Module 4 : Chromatographic Methods

Lecture 25 : Protein Purification Using Metal Chelate Affinity (Ni-NTA) Chromatography

 

Materials:

Equipments:

  1. 1. Refrigerated centrifuge

    2. 2. Sonicator equipped with microtip

    3. UV/visible spectrophotometer

Reagents and samples :

  1. 1. Ni-NTA agarose resin slurry (commercially available)

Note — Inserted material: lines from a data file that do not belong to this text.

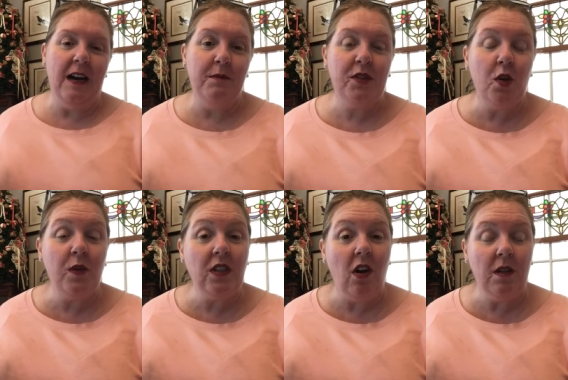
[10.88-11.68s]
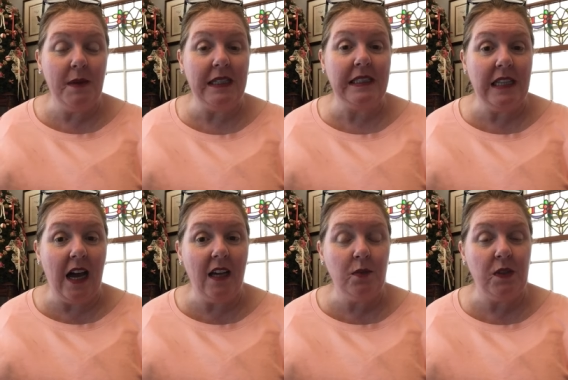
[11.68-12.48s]
So we talked about
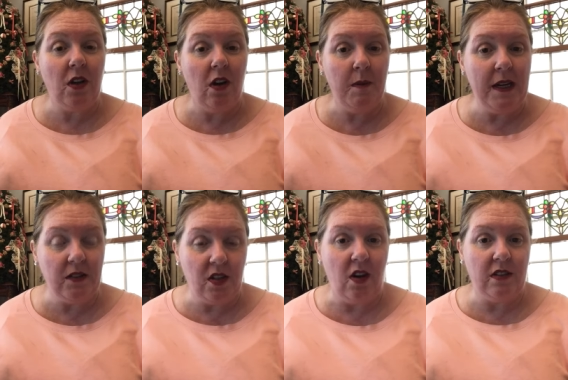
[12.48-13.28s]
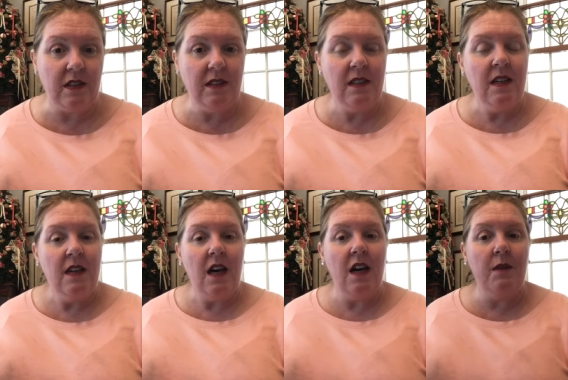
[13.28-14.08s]
stocks. We talk about sauces.
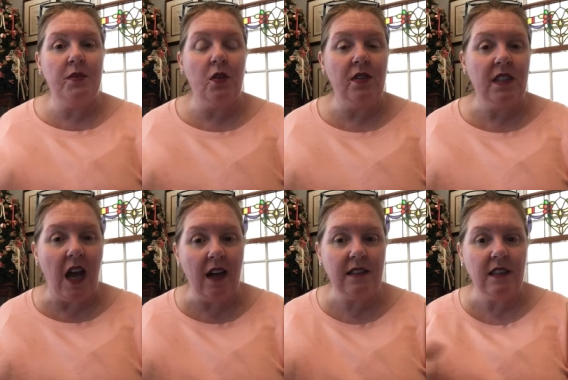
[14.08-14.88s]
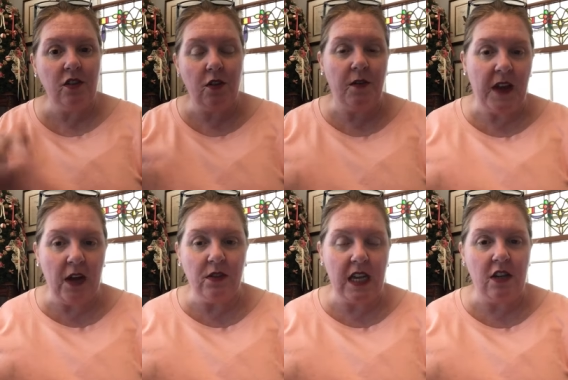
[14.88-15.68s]
So stocks is your
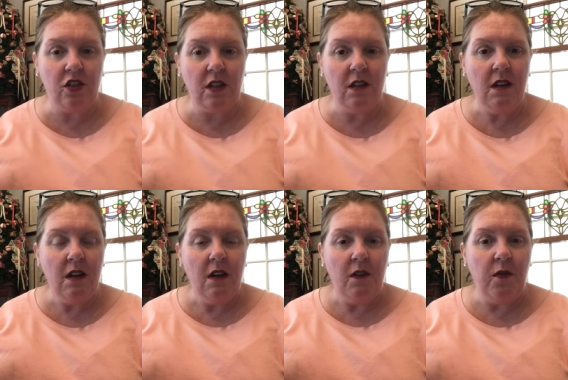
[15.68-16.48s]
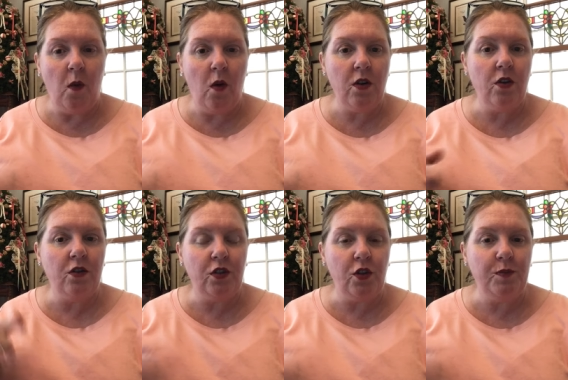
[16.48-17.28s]
foundation for your
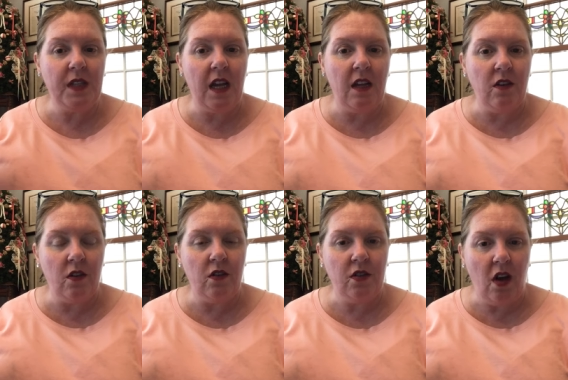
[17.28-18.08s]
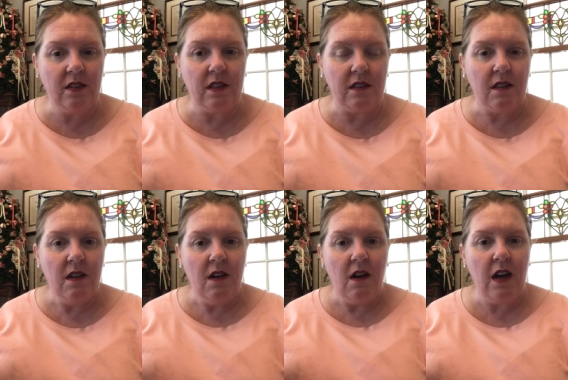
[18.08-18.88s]
soups and your sauces.
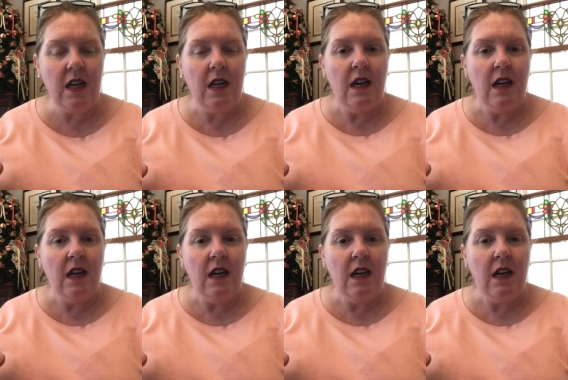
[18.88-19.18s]
All right.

    2. 2. The bacterial culture having over-expressed 6×Histidine-tag fusion protein

    3. Hen egg white lysozyme

    4. RNase A

    5. Dnase I

    6. 100 mM phosphate buffer, pH 7.4

    7. 100 mM NiSO4 ·6H2O solution

    8. 1 M imidazole solution

    9. 1 M NaCl solution

    10. 0.1 M EDTA, pH 8.0

    11. 2% (w/v) SDS

    12. Ethanol

    13. 1 M acetic acid

    14. 8 M guanidine·HCl

Glassware, plasticware, and other materials :

  1. 1. A 10 ml capacity polypropylene column

    2. 2. Laboratory stand

    3. Pipettes

    4. Pipette tips

    5. 200 ml volumetric flasks

    6. 50 ml and 100 ml measuring cylinders

    7. 1 ml and 5 ml glass pipettes

 

Preparation of reagents and matrix:

Binding buffer (20 mM phosphate buffer, pH 7.4 + 300 mM NaCl + 10 mM imidazole) :

  1. 1. Take 40 ml of 100 mM phosphate buffer, add 60 ml of 1 M NaCl and 2 ml of 1 M imidazole solution.

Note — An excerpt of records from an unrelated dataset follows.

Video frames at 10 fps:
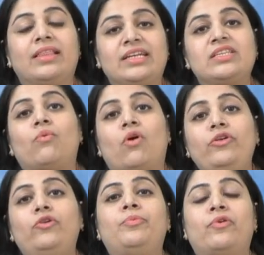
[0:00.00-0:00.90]
that they
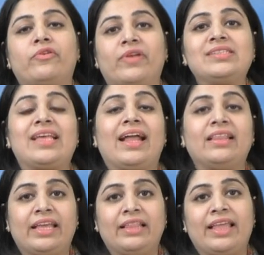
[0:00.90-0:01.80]
want to progress
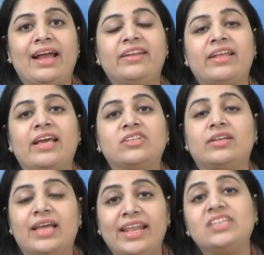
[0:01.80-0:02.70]
and in that
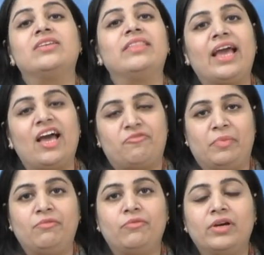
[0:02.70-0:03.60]
direction they
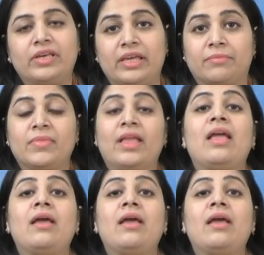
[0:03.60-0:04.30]
have been working.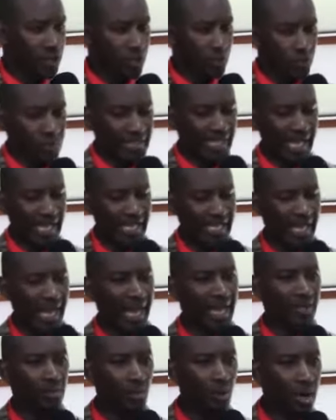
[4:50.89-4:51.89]
Today,
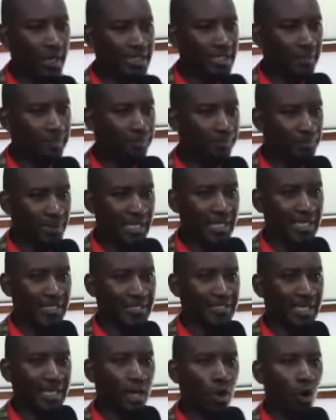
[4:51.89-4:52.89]
I want to
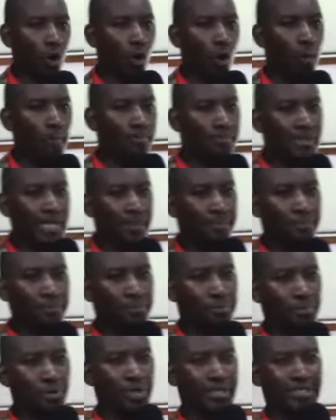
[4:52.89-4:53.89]
place an
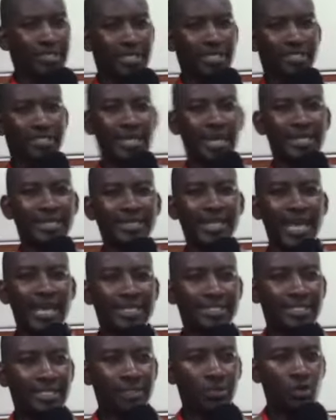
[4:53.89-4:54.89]
omnipresence
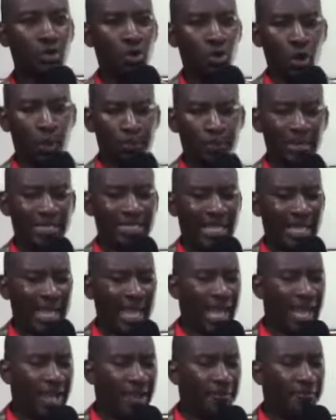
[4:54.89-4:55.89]
anointing upon
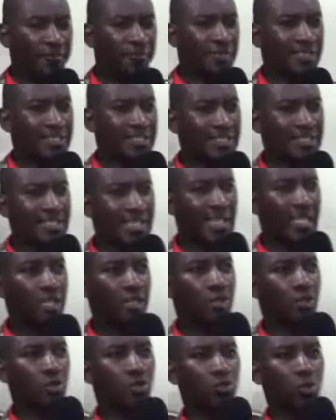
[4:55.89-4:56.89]
every
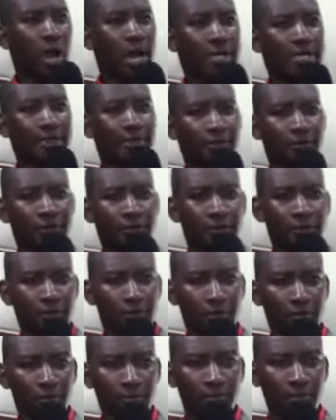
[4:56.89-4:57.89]
single one of you.
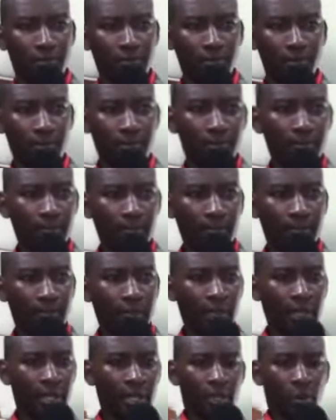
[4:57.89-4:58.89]

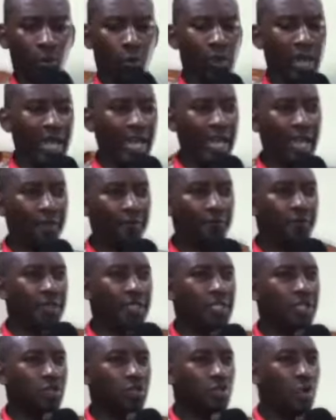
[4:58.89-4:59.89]
Wherever wherever
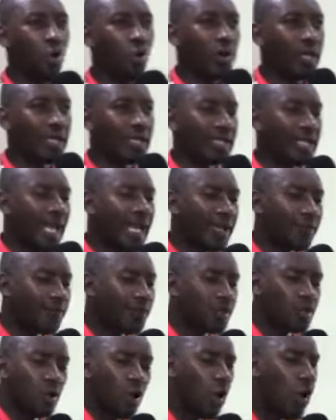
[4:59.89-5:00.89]
you go in life,
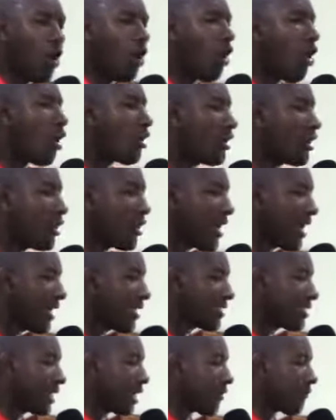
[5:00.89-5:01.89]
in all your
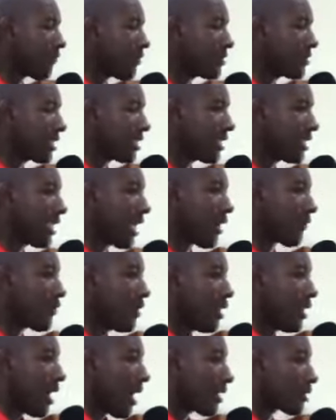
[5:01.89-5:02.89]
endeavors in
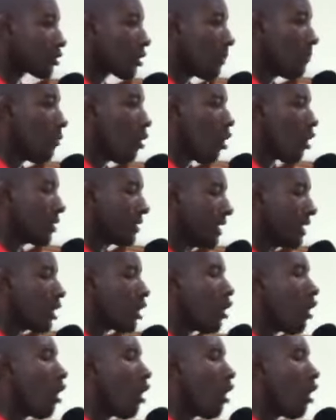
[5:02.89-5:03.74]
life, I command the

    2. 2.  Add water to make the final volume to 200 ml .

Wash buffer (20 mM phosphate buffer, pH 7.4 + 300 mM NaCl + 25 mM imidazole) :

  1. 1. Take 40 ml of 100 mM phosphate buffer, add 60 ml of 1 M NaCl and 5 ml of 1 M imidazole solution.

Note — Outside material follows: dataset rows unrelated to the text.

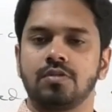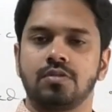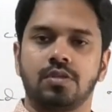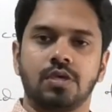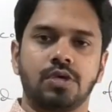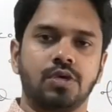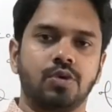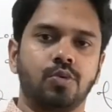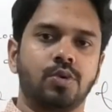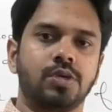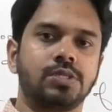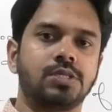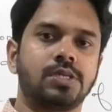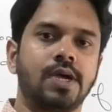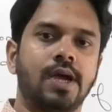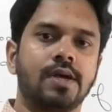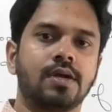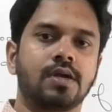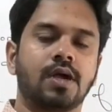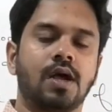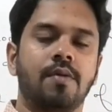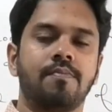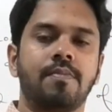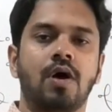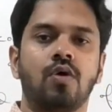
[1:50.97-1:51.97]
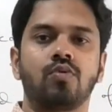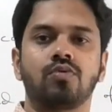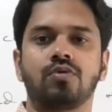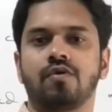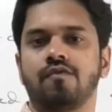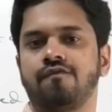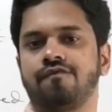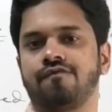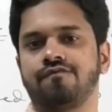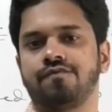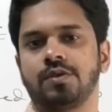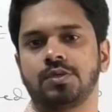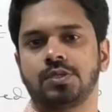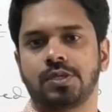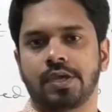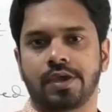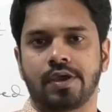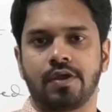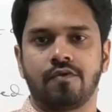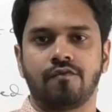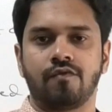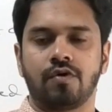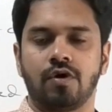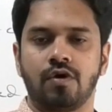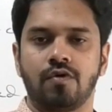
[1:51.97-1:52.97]
The US had come out of the
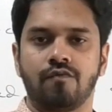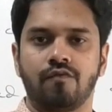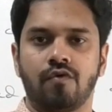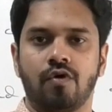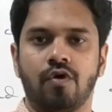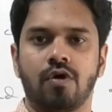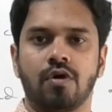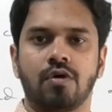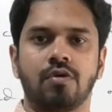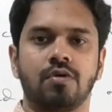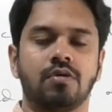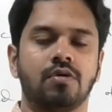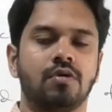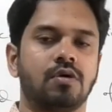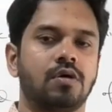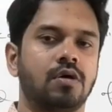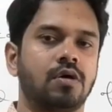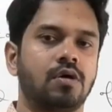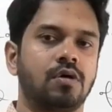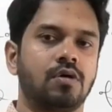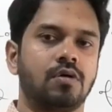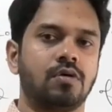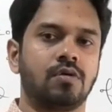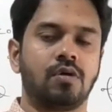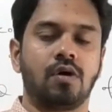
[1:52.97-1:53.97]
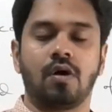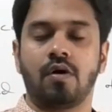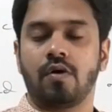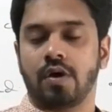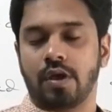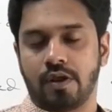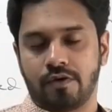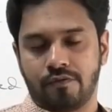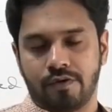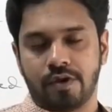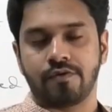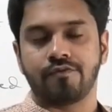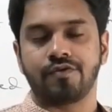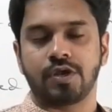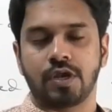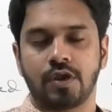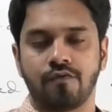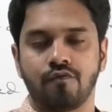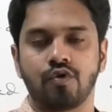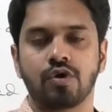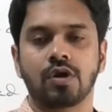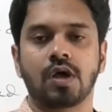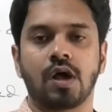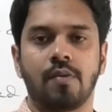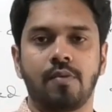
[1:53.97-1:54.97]
Second World War, or eventually
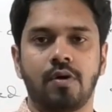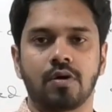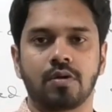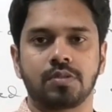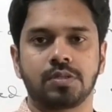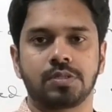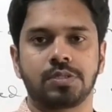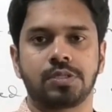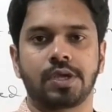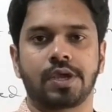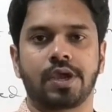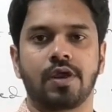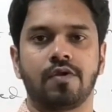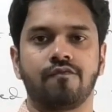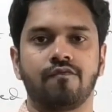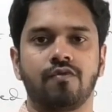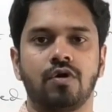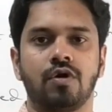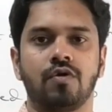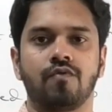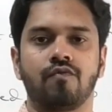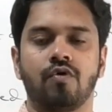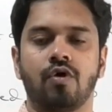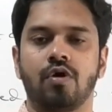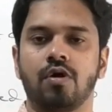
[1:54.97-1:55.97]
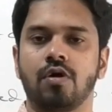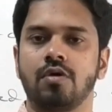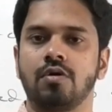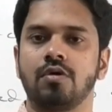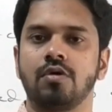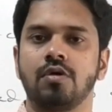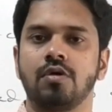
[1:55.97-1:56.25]
would come out of the Second World War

    2. 2.  Add water to make the final volume to 200 ml .

Elution buffer (20 mM phosphate buffer, pH 7.4 + 300 mM NaCl + 250 mM imidazole) :

  1. 1. Take 40 ml of 100 mM phosphate buffer, add 60 ml of 1 M NaCl and 50 ml of 1 M imidazole solution.

    2. 2.  Add water to make the final volume to 200 ml.

Stripping solution (0.2 M acetic acid in 6 M guanidine·HCl) :

  1. 1. Take 15 ml of 8 M guanidine·HCl solution and add 4 ml of 1 M acetic acid solution.

    2. 2.  Add 1 ml water to make the final volume to 20 ml.